For more information, check out this video on how to give good feedback!

Employees! Your Voice Matters Too

Feedback is often framed as something we receive from our supervisors. But without employee perspective and feedback, leaders cannot grow their own skills to effectively support you.

Your feedback is also a gift. A working relationship built on trust and communication can be the pathway to innovation and engagement. But giving feedback to those who hold power over us is hard. Especially if we don’t fall into the dominant group.

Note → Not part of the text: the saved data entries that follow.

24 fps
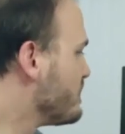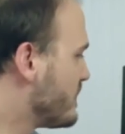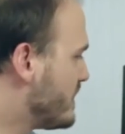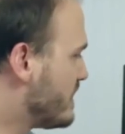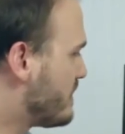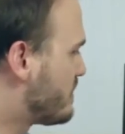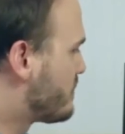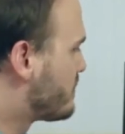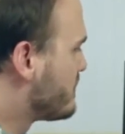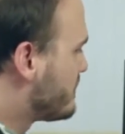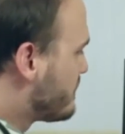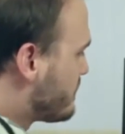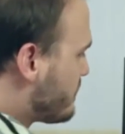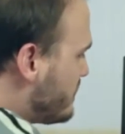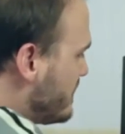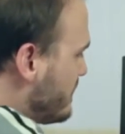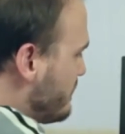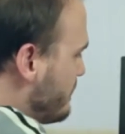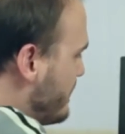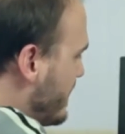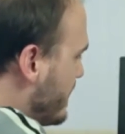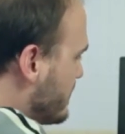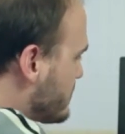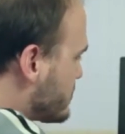there are th three
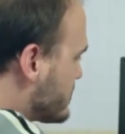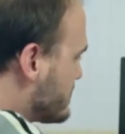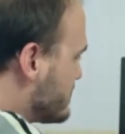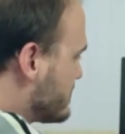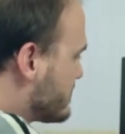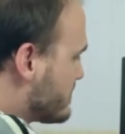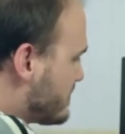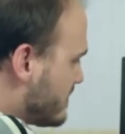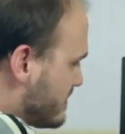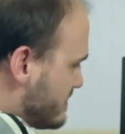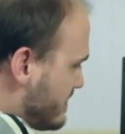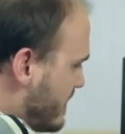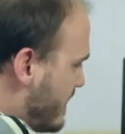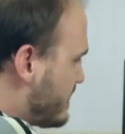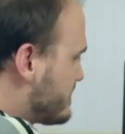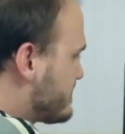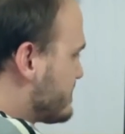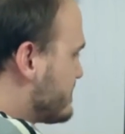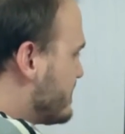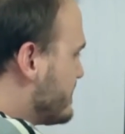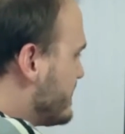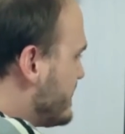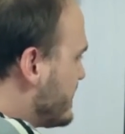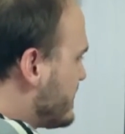factions, the techs,
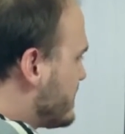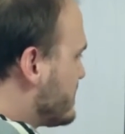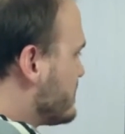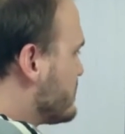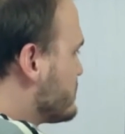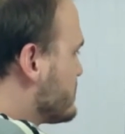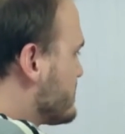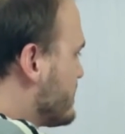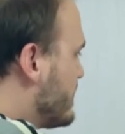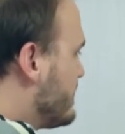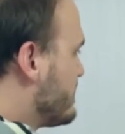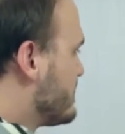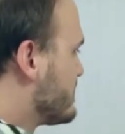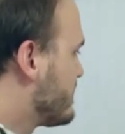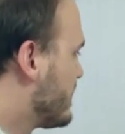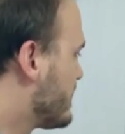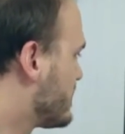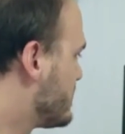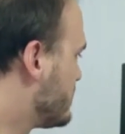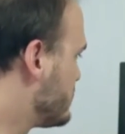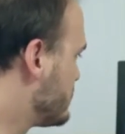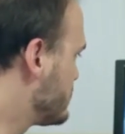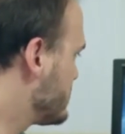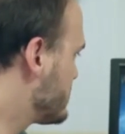the Ecos, and the
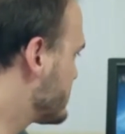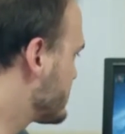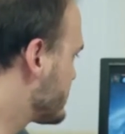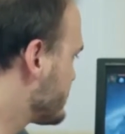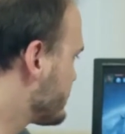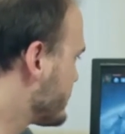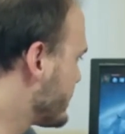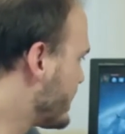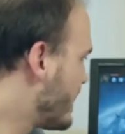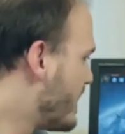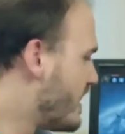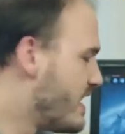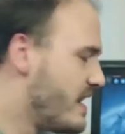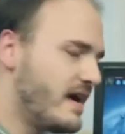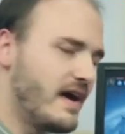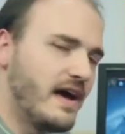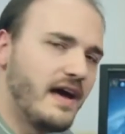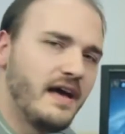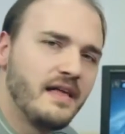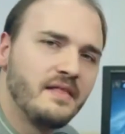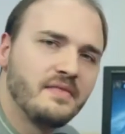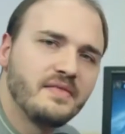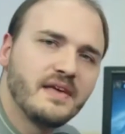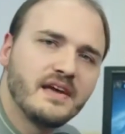tycoons.
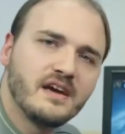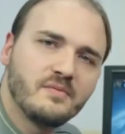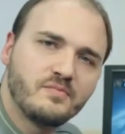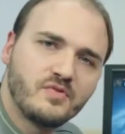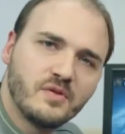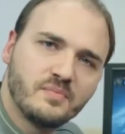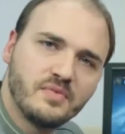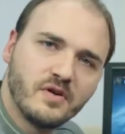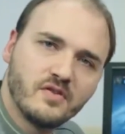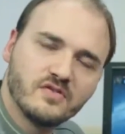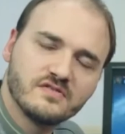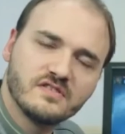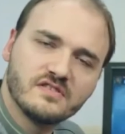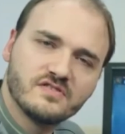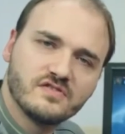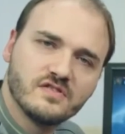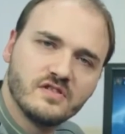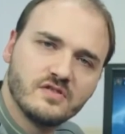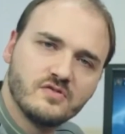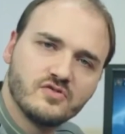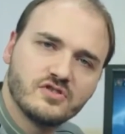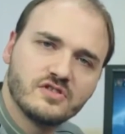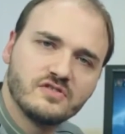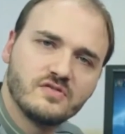And they are proposing a
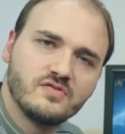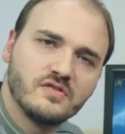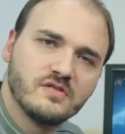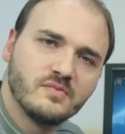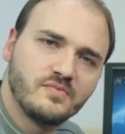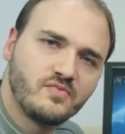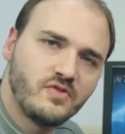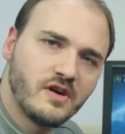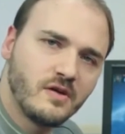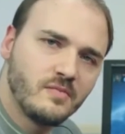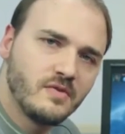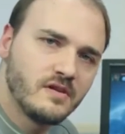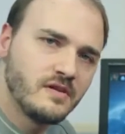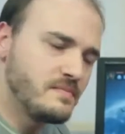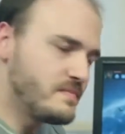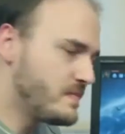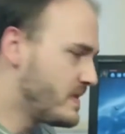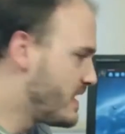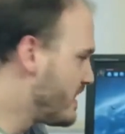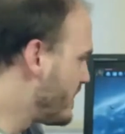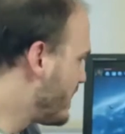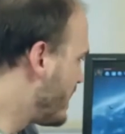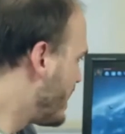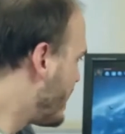solution to the problem
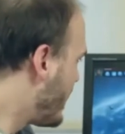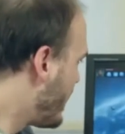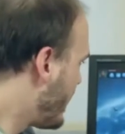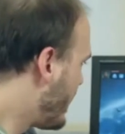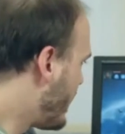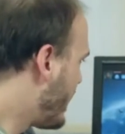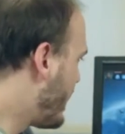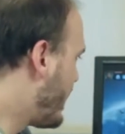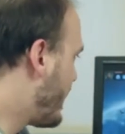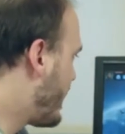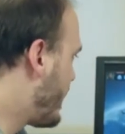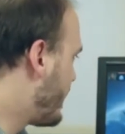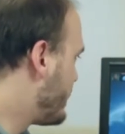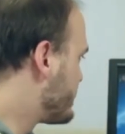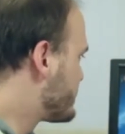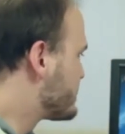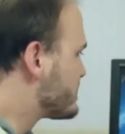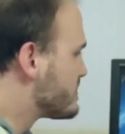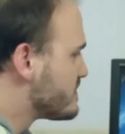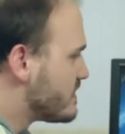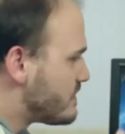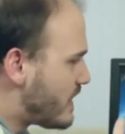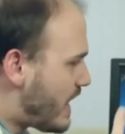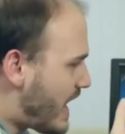and
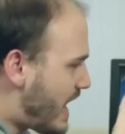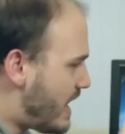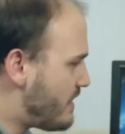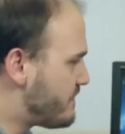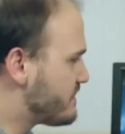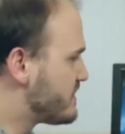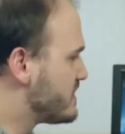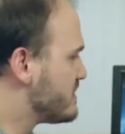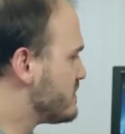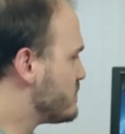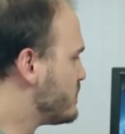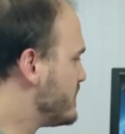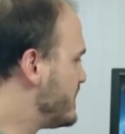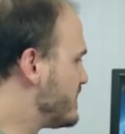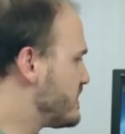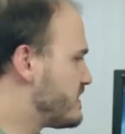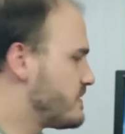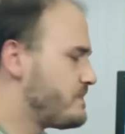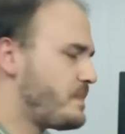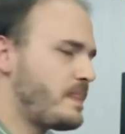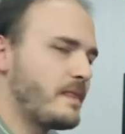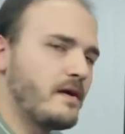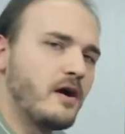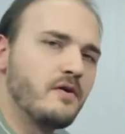after a week
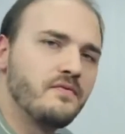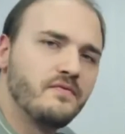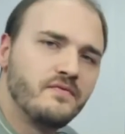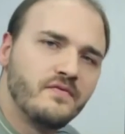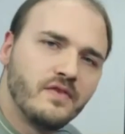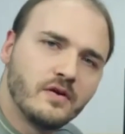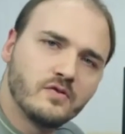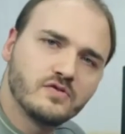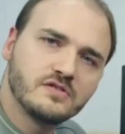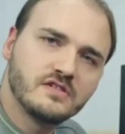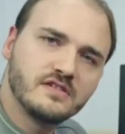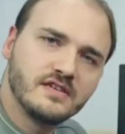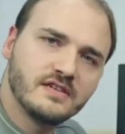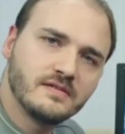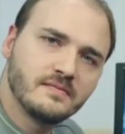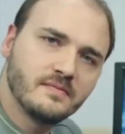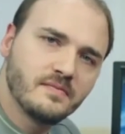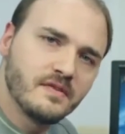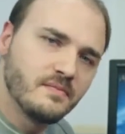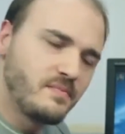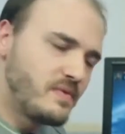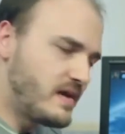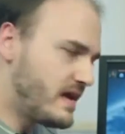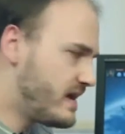of voting,
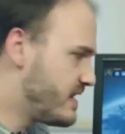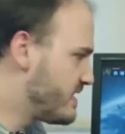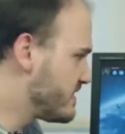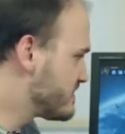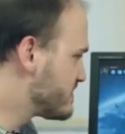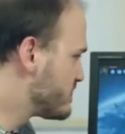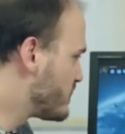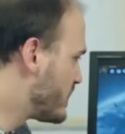the players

So how do we prepare to offer feedback during end of year reviews:

  1. Be prepared to interrupt bias: Familiarize yourself with your organization’s policies and guidelines related to performance evaluations and equal opportunities. Bring as much data and evidence as possible to support your accomplishments and goals. 
  2. Be confident: Don’t undermine your accomplishments for dominant culture comfort. You have the knowledge and understanding to show up with confidence during your review. Support this with data and documentation. 
  3. Self-Advocacy: Be prepared to advocate for yourself during the review. Share your aspirations, concerns, and ideas for career development. Be assertive in expressing your needs and goals.
  4. Highlight Equity and Inclusion Initiatives: Do you contribute to the Equity and Inclusion Goals at your company? Remind your supervisor how so. Use statements like, “As part of the 5% of the Latinos, and 15% of women at this organization, I hope to further representation within leadership.” Hold your organization accountable for the initiatives they’ve committed to. 
  5. Seek Mentorship: Communicate your mission for furthering your career by seeking a mentor within or close to the organization.